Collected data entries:
···

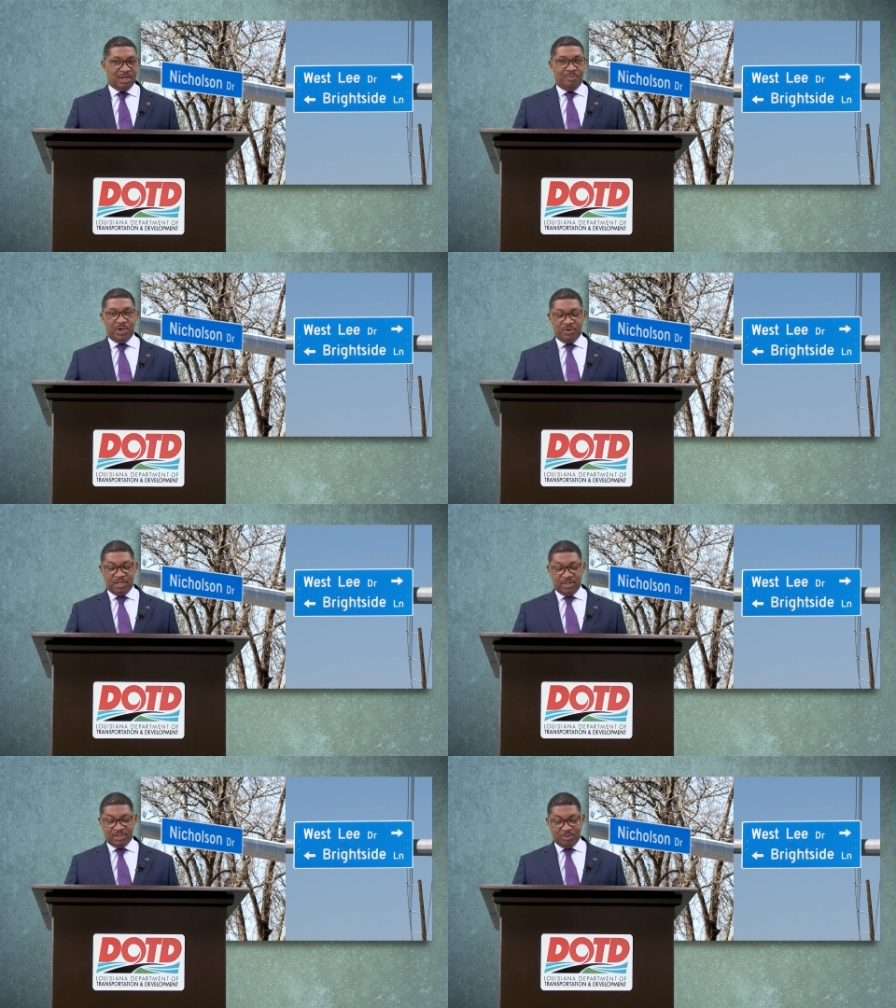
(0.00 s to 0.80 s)

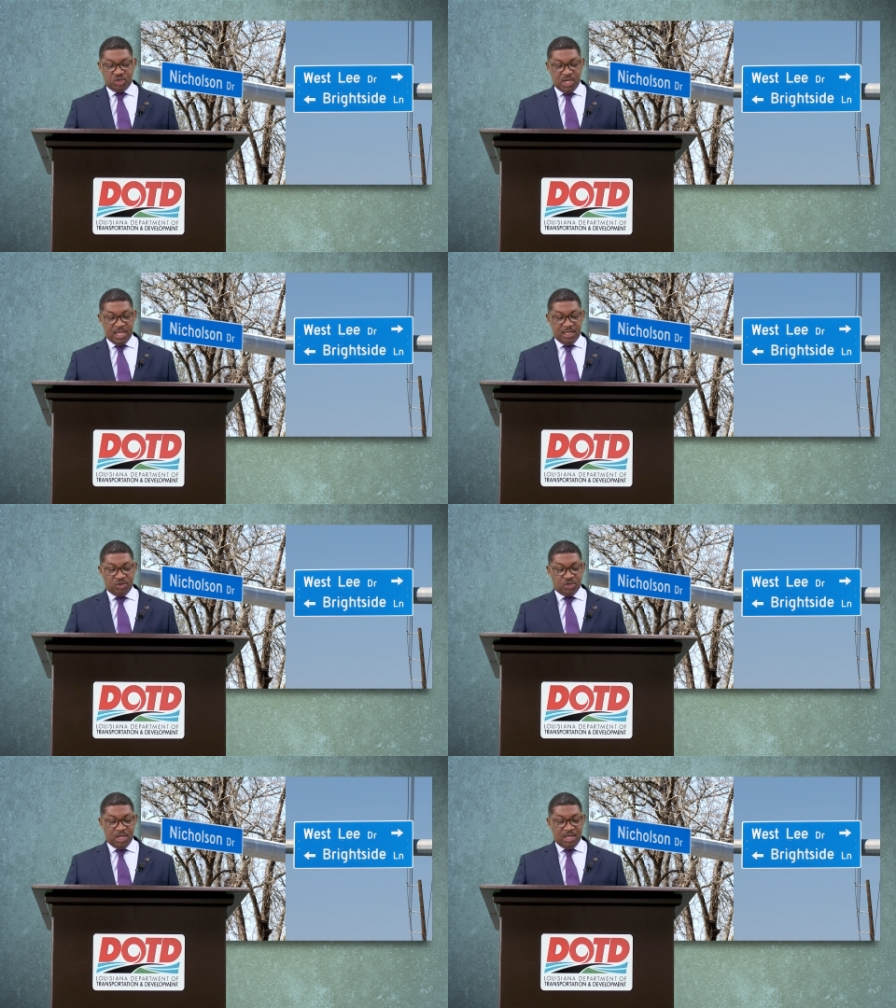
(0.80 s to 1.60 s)
million and some
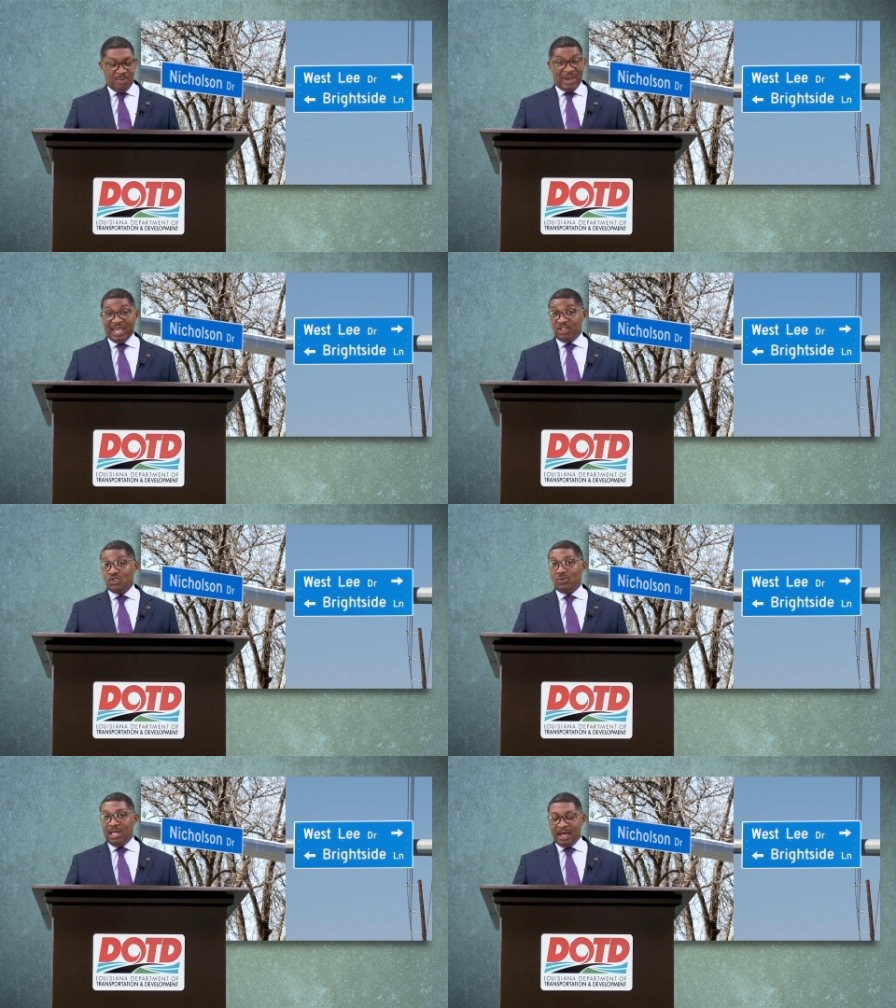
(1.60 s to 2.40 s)
change back in
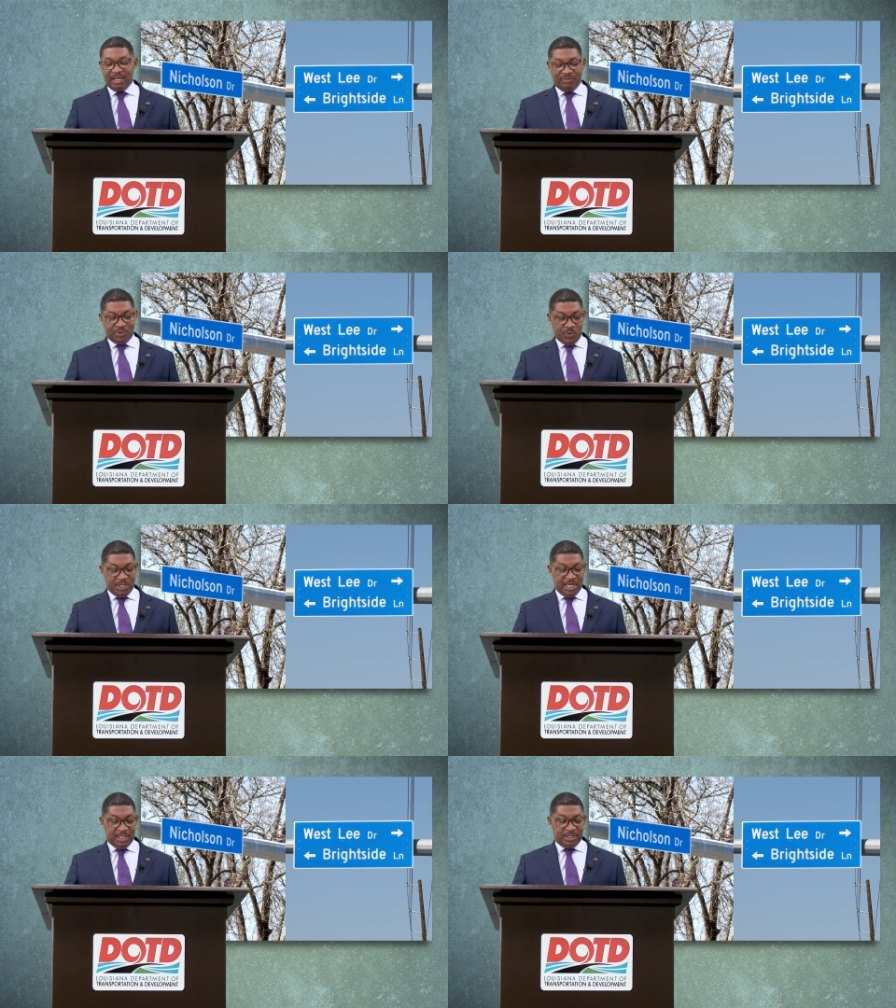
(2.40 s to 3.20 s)
July of
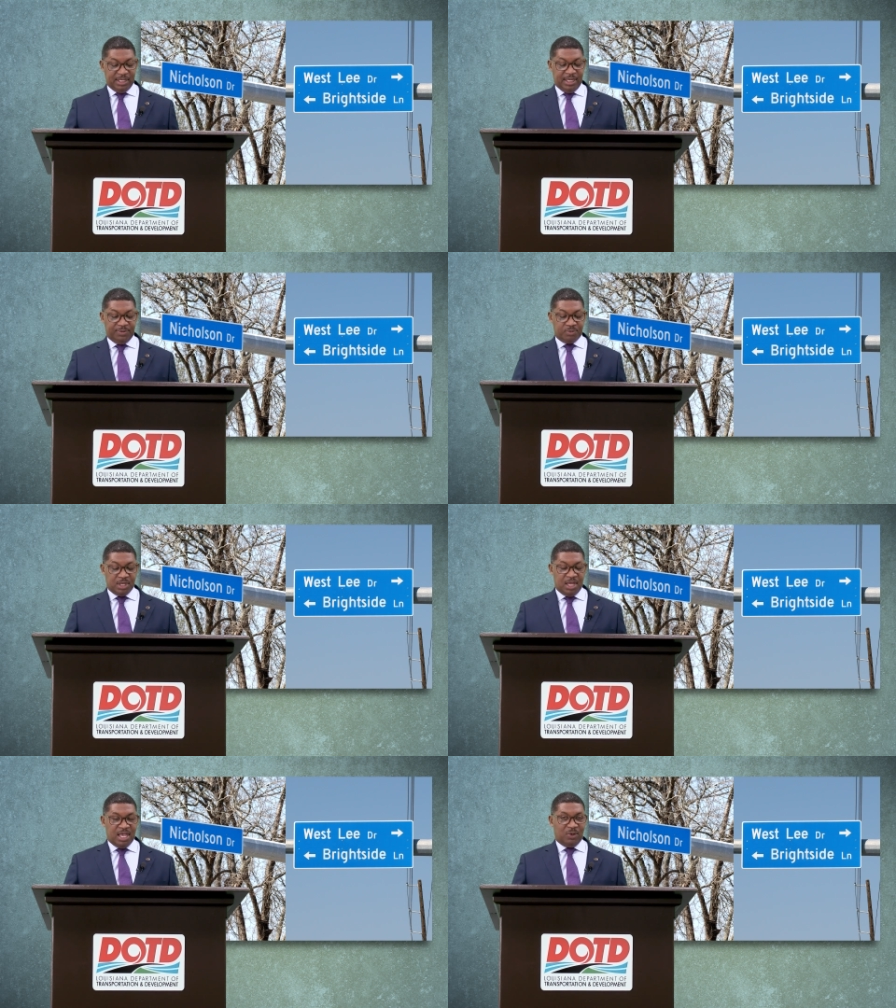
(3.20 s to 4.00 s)
2018.
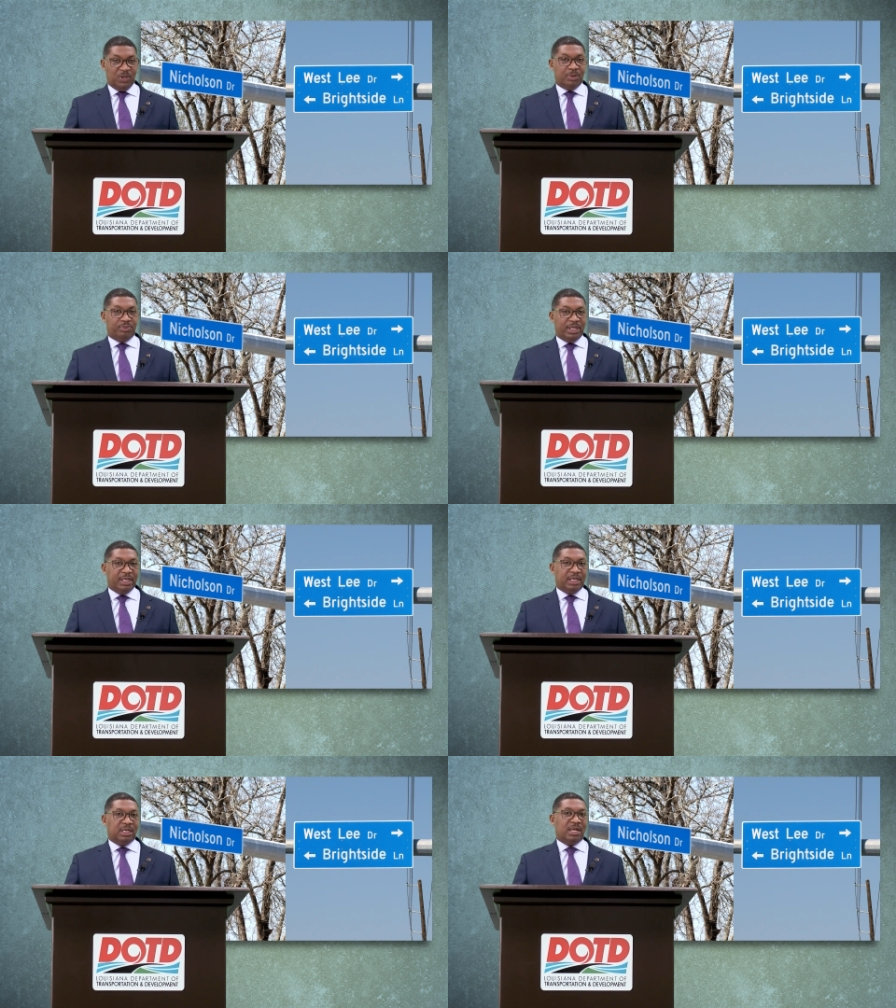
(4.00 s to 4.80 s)
And we
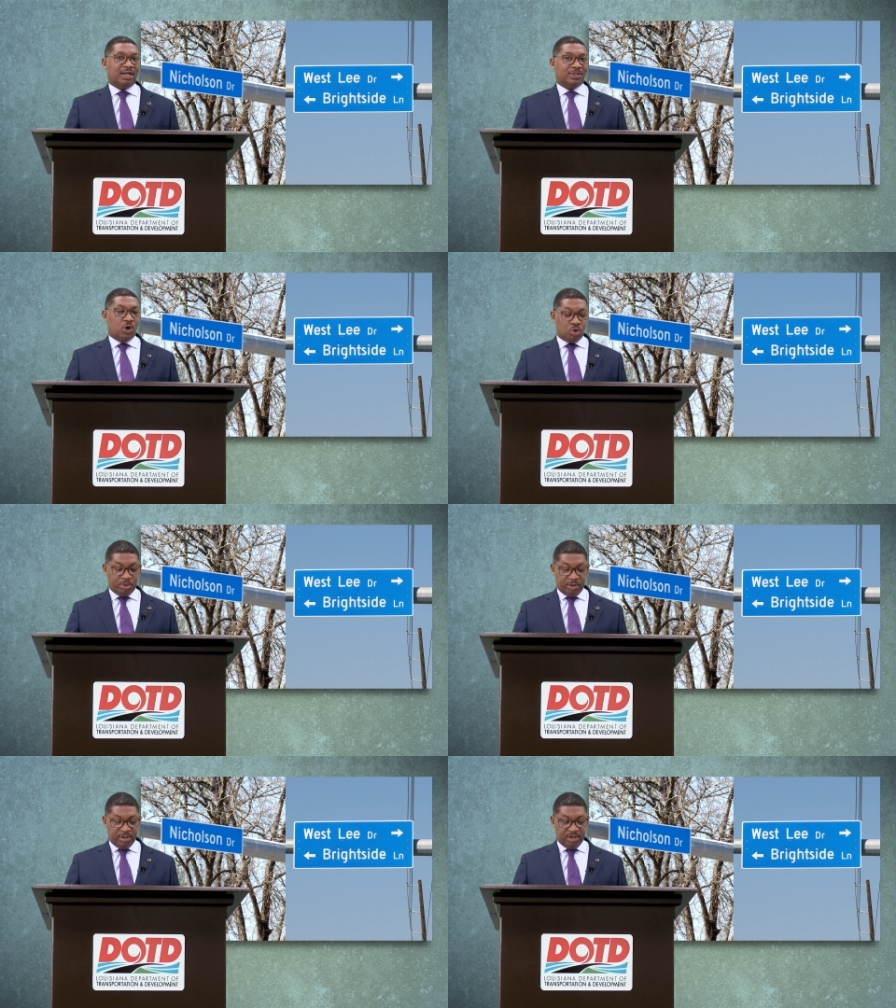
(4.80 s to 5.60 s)
completed it in
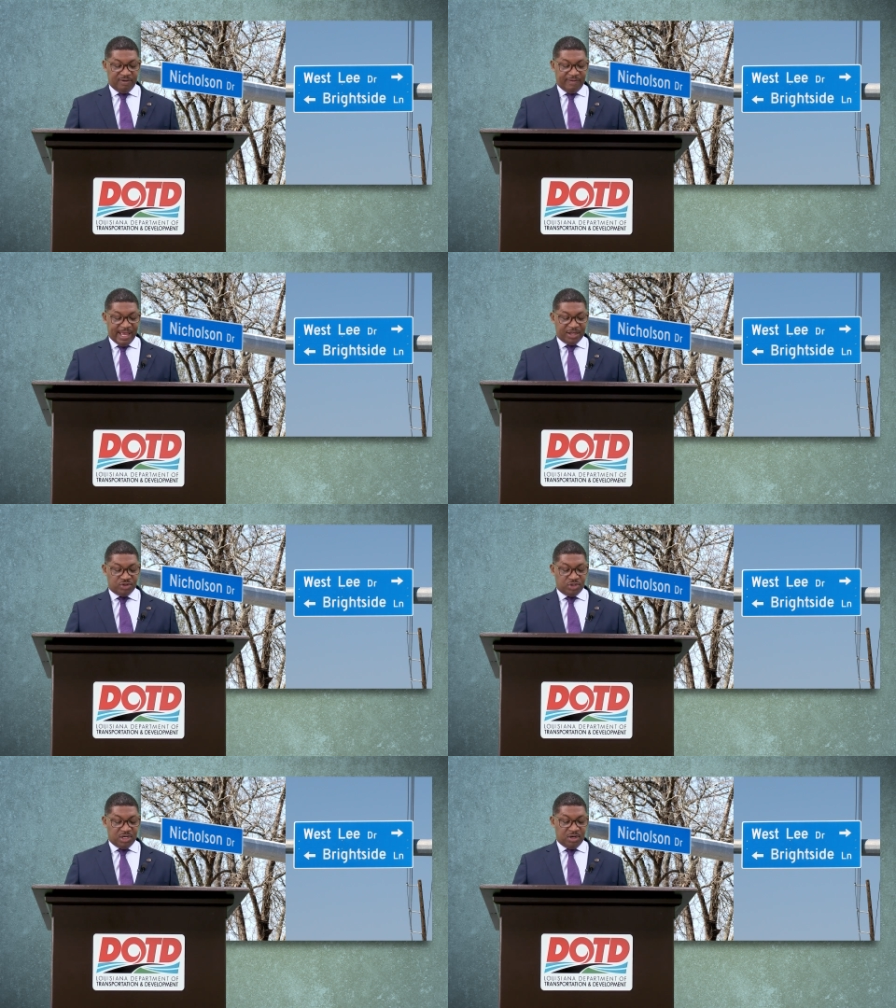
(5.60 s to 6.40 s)
October of
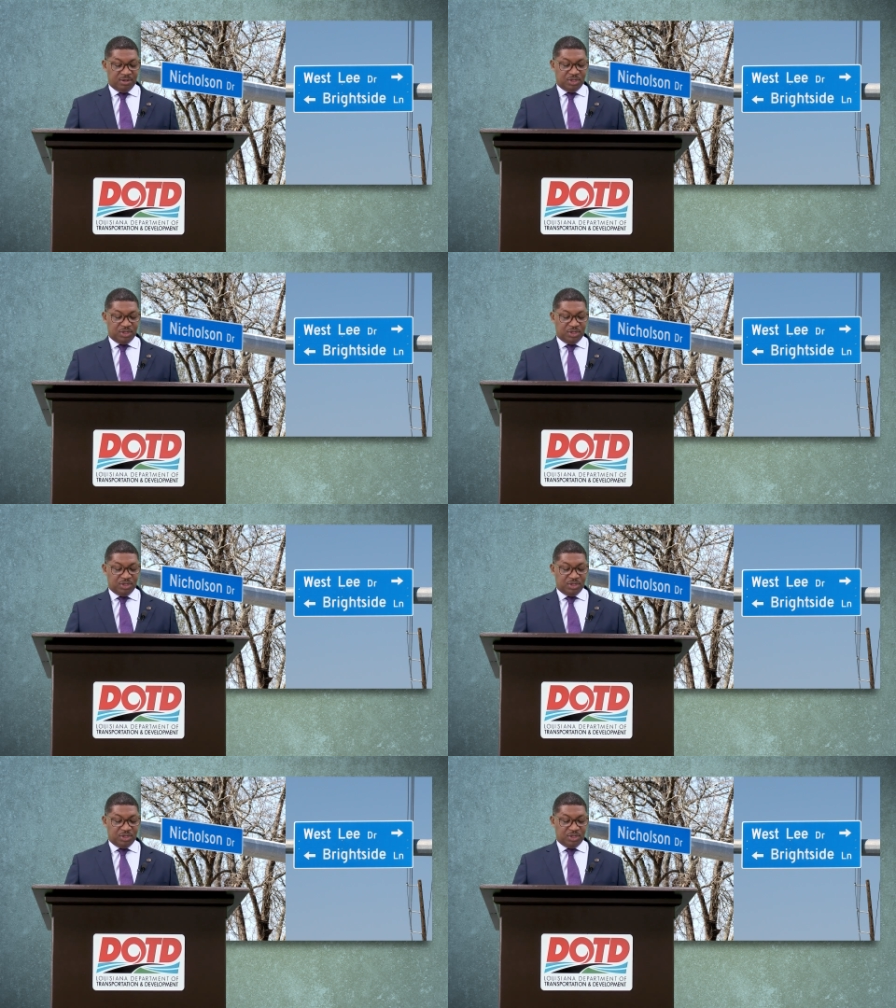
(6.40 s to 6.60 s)
last year. And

···

TASK REQUIREMENTS -
Copy the preceding data in full and word for word, dropping its pictures.

COMPLETED TASK -
(0.00 s to 0.80 s)

(0.80 s to 1.60 s)
million and some
(1.60 s to 2.40 s)
change back in
(2.40 s to 3.20 s)
July of
(3.20 s to 4.00 s)
2018.
(4.00 s to 4.80 s)
And we
(4.80 s to 5.60 s)
completed it in
(5.60 s to 6.40 s)
October of
(6.40 s to 6.60 s)
last year. And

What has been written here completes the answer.